# Questions for the ladies?



## Justthatgurl (Jan 27, 2011)

I have some questions for the ladies on this site.Have you ever left a good man because you thought the grass was greener?Then you realize months/years down the road that you made a mistake and cant live without him.The reason I ask is because I think this is happening to me.My friends told me I was better off but after our divorce I do nothing but think of him.I know he still loves me but what do I do.Has this ever happenend to anyone.Thanks in advance.


----------



## Mom6547 (Jul 13, 2010)

Justthatgurl said:


> I have some questions for the ladies on this site.Have you ever left a good man because you thought the grass was greener?Then you realize months/years down the road that you made a mistake and cant live without him.


I left a very good man not because the grass was greener but because I was afraid. I regretted it very much for a very long time. But life went about its business. And he met and married someone far better for him than I. And I met and married someone far better for me than him. Thankfully we remain friends as he is one of the best people I have ever known.




> The reason I ask is because I think this is happening to me.My friends told me I was better off but after our divorce I do nothing but think of him.I know he still loves me but what do I do.Has this ever happenend to anyone.Thanks in advance.


I carry a special place in my heart for the aforementioned man.
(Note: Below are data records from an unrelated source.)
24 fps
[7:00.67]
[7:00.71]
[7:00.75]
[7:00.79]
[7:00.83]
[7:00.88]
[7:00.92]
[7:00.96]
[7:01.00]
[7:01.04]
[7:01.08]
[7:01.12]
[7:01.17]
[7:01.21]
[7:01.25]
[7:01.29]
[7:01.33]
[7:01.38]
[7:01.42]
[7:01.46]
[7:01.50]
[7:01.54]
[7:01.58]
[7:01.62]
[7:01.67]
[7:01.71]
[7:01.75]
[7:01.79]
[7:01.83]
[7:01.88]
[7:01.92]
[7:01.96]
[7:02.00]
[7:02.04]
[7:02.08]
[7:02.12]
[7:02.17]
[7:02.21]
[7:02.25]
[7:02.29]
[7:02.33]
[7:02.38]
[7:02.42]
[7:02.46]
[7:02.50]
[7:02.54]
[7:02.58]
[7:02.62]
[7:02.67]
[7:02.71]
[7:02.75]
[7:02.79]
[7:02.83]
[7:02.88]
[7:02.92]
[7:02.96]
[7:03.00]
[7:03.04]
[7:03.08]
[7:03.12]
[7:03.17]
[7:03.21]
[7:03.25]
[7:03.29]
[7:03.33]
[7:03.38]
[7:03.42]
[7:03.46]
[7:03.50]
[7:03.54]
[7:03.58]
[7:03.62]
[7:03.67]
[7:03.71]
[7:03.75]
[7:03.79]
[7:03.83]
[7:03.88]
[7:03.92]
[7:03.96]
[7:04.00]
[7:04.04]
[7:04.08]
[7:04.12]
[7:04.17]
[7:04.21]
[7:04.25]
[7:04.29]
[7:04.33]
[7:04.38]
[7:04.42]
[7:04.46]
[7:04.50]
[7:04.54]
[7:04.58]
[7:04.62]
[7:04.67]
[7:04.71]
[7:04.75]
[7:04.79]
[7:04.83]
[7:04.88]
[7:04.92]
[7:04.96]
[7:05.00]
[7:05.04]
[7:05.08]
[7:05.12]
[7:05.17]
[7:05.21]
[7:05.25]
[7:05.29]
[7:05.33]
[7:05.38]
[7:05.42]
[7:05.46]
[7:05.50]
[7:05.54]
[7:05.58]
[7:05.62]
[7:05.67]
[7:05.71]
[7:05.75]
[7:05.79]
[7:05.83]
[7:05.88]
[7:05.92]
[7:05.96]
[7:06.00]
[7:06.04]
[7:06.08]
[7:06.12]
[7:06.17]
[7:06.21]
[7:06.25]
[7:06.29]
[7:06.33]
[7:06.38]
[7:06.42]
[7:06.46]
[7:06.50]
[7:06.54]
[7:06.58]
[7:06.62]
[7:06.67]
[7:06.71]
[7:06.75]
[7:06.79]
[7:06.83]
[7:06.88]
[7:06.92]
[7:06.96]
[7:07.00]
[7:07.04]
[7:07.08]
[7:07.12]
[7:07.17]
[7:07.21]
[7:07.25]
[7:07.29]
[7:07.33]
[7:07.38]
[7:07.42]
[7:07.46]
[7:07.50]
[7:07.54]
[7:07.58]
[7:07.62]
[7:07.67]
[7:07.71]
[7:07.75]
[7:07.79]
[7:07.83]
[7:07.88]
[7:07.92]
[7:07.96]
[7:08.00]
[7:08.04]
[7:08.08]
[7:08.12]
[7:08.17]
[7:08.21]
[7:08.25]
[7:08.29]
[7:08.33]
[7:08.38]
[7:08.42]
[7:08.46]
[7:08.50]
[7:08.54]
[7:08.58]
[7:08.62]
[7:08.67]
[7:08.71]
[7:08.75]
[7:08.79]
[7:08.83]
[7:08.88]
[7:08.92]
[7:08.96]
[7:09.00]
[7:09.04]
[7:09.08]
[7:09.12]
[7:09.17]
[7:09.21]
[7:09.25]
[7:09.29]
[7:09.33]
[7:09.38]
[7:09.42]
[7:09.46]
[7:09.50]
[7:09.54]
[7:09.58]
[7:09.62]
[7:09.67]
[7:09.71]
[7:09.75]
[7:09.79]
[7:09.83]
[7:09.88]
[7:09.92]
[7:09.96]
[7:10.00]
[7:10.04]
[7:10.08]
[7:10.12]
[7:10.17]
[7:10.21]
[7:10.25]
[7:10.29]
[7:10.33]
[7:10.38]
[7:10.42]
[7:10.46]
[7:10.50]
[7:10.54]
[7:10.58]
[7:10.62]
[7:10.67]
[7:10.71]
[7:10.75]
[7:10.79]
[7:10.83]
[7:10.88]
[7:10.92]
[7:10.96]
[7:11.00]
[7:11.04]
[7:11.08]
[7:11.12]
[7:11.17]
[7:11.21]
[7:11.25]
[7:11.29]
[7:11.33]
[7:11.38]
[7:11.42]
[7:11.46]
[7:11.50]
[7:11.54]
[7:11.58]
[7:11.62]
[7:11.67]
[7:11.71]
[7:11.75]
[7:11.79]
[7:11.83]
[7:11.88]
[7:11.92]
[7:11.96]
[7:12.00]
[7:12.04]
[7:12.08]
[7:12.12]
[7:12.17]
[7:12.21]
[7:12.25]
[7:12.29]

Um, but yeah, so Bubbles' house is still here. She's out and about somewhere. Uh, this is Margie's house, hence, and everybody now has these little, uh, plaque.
But I don't believe in one love. I believe that love is like a cloud that can expand to encompass many many. So the fact that I love my former bf and he loves me, we are not partnered and that is a very good thing.
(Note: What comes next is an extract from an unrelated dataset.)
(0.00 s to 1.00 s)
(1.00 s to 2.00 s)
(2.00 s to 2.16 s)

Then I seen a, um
You make your decisions based on reason and sense. Love is good. Love is important. But it is not the thing of which life is made to the exclusion of all other thoughts and considerations.


----------



## moonangel (Jan 19, 2011)

No. I'm very appreciative of what I have. My husband is perfect to me in every way and I would never trade my life with him for anything else. I never cared for the greener pasture on the other side...'cause it's pretty green right where I am. Even when the storms and dry spell come through...I'll wait it out for our greenery because it does come around and it's worth it.
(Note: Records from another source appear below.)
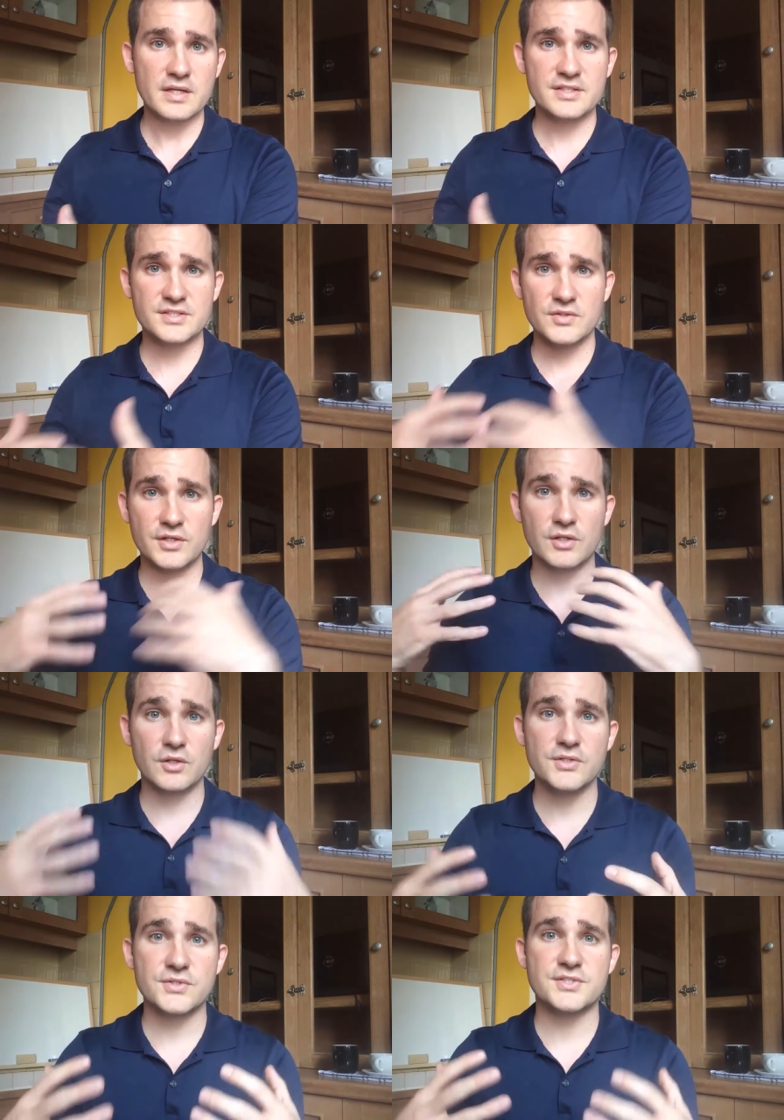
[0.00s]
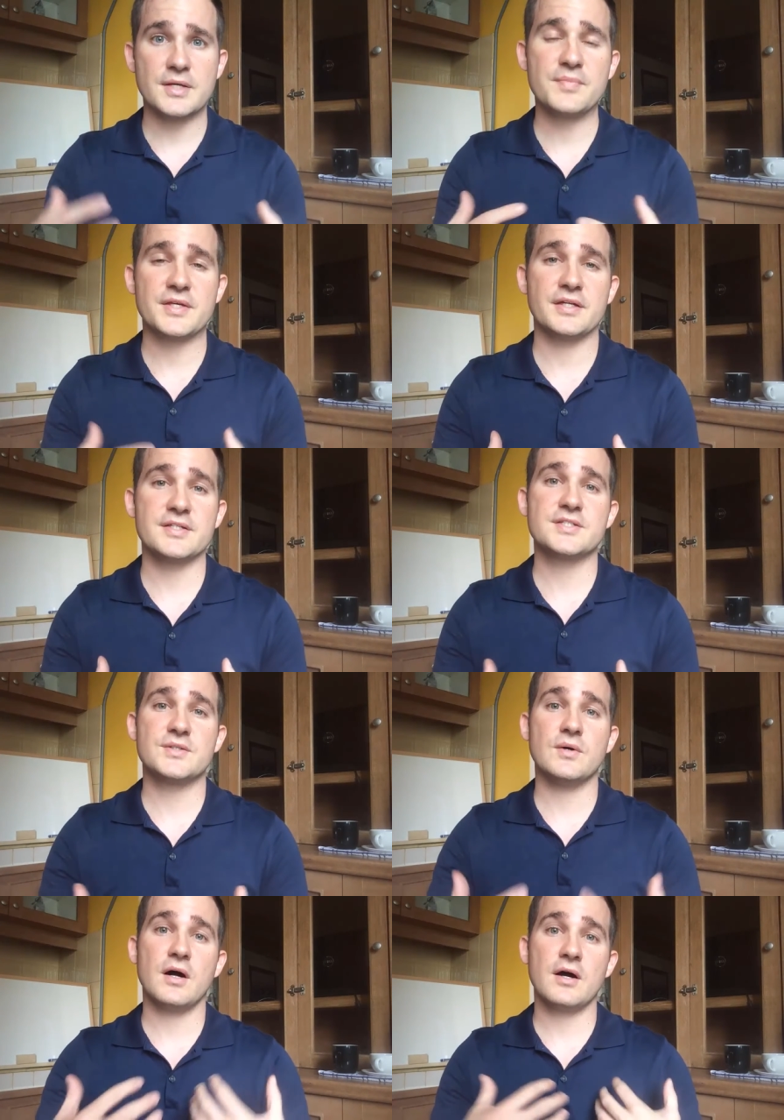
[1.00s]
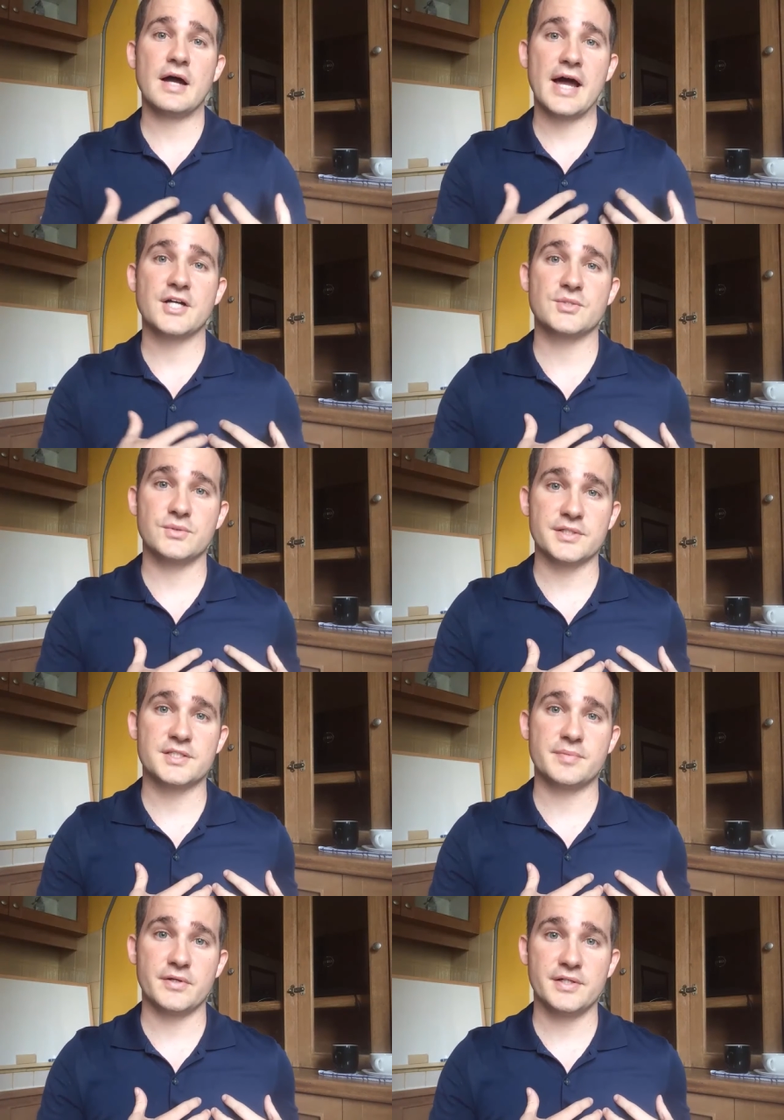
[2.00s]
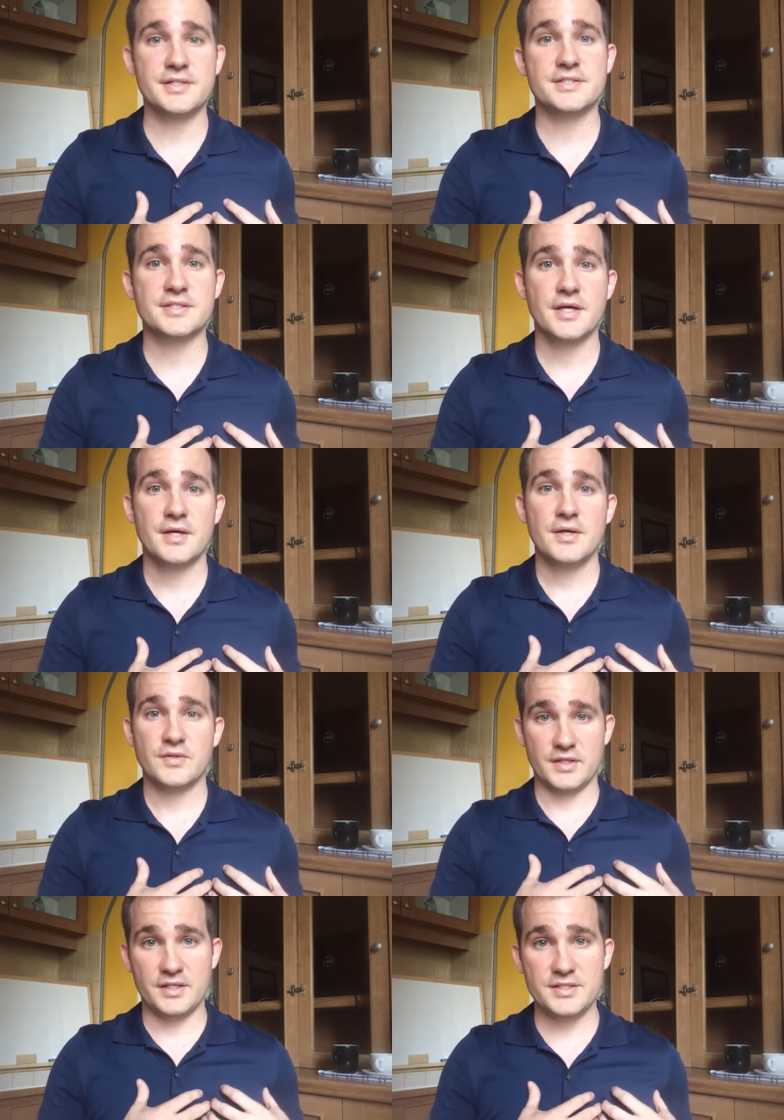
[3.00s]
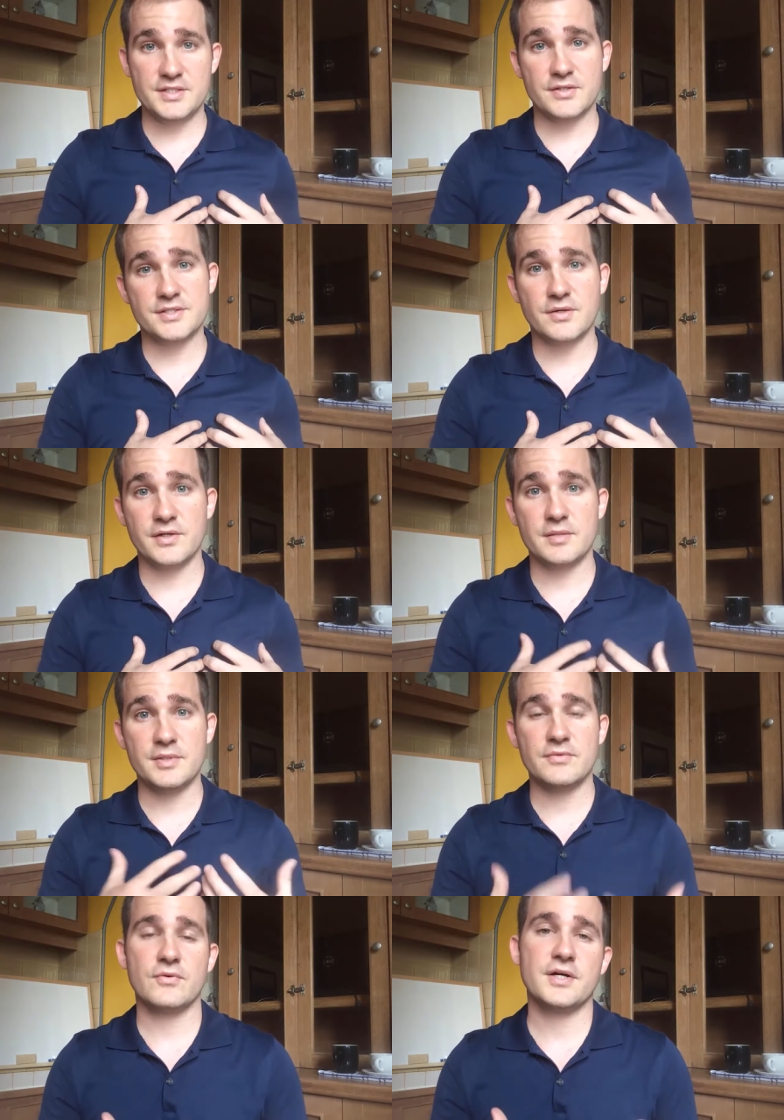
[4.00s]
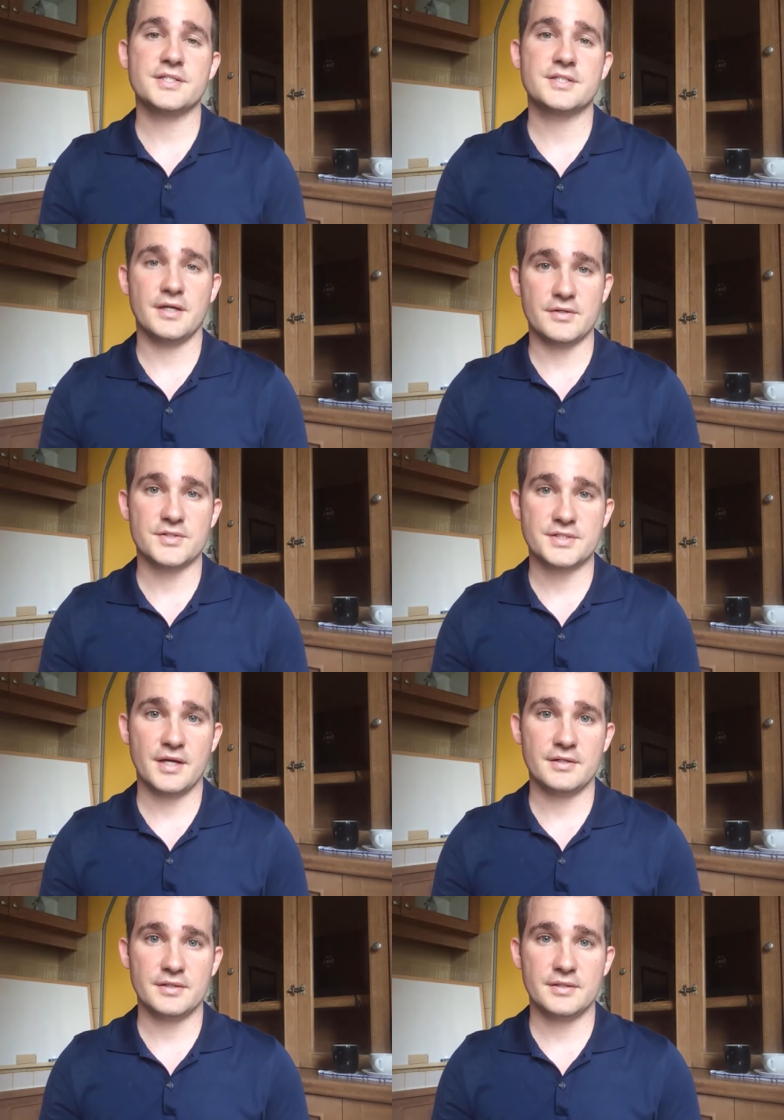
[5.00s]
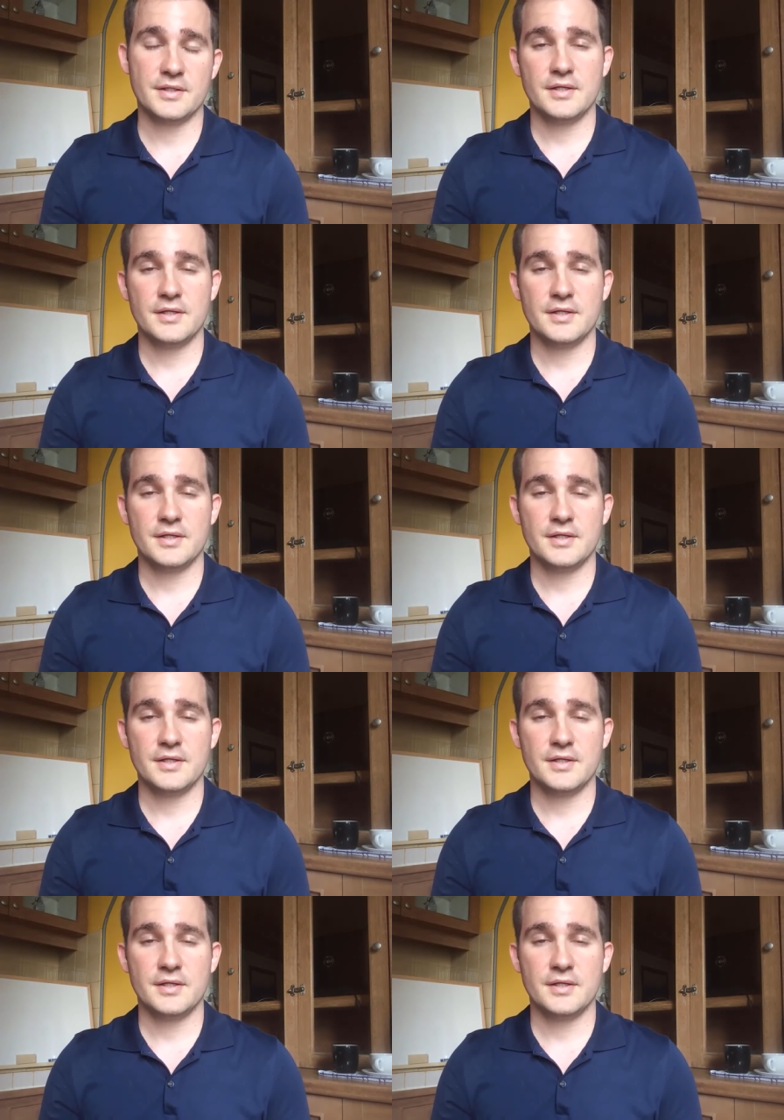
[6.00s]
And so the closer something is to our actual experience, the easier it's going to be for us to understand it.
Sorry if I didn't help but I hope you do figure out what you really want.


----------



## Trenton (Aug 25, 2010)

I didn't but I wandered around in the grass wondering why I was when it wasn't nearly as green as what I had. I don't even think of wandering now, just tending to the garden I have


----------



## 4sure (Aug 8, 2010)

Can't say that I have. I have left brown dried up grass to discover it was greener on the other side.

Do you think it may do some good if you told your ex how you feel. He may feel the same.


----------



## missinglaly (Nov 17, 2010)

I hope you don't mind if a guy chimes in. My advice would be to tell him how you feel. My wife left me over a year ago but I would still take her back if she were serious about it, but, I would never know if she felt that way if she didn't have the courage to tell me. The point is, your husband may feel the same way as I do. He may be hoping and praying that one day you will come back. Divorce really does leave you feeling like a huge part of you is missing.......I don't know anyone that wouldn't want that missing piece back.


----------



## woodstock (Feb 21, 2011)

Is it really that grass you miss or just having a lawn in general? Just asking... Have a friend who i think lets the same thoughts float in her mind, out of general loneliness, but it is not really HIM (outside of the connection between him and their kids).

Just sayin....


----------



## greeneyeddolphin (May 31, 2010)

I didn't exactly leave him, it was more of a mutual leaving. And yes, I did spend...oh, about 10 years wondering. So, I finally looked him up one day and got in touch with him. We did get back together briefly, and I discovered that there was a very big reason why it hadn't worked before and wasn't going to work then either. 

Until I did that, I'd had this very golden memory of him in my mind, of how he was this perfect Prince Charming and if only we'd made it work before, we would have been so happy together. But when we got back together, that golden memory very quickly turned to...well, whatever the ugly opposite of golden would be. lol

Truthfully, I often wish I hadn't looked him up, because the really great memories I'd had of him from the past ended up seriously tarnished by the pretty awful memories I ended up with from the last go-round. Though the great memories had been tempting, they'd also kind of given me hope that there were great guys out there. That tarnish kind of made me a little untrusting (is that a word?) that any guy could actually be decent. 

I think you should really give woodstock's question about whether it's really him or just the lawn in general that you miss. I know if someone had asked me to think about that before I called up that old boyfriend, I probably would have realized it was just the lawn in general, and never called him up.


----------



## MsLonely (Sep 23, 2010)

Go and ask that goodie back!
_Posted via Mobile Device_


----------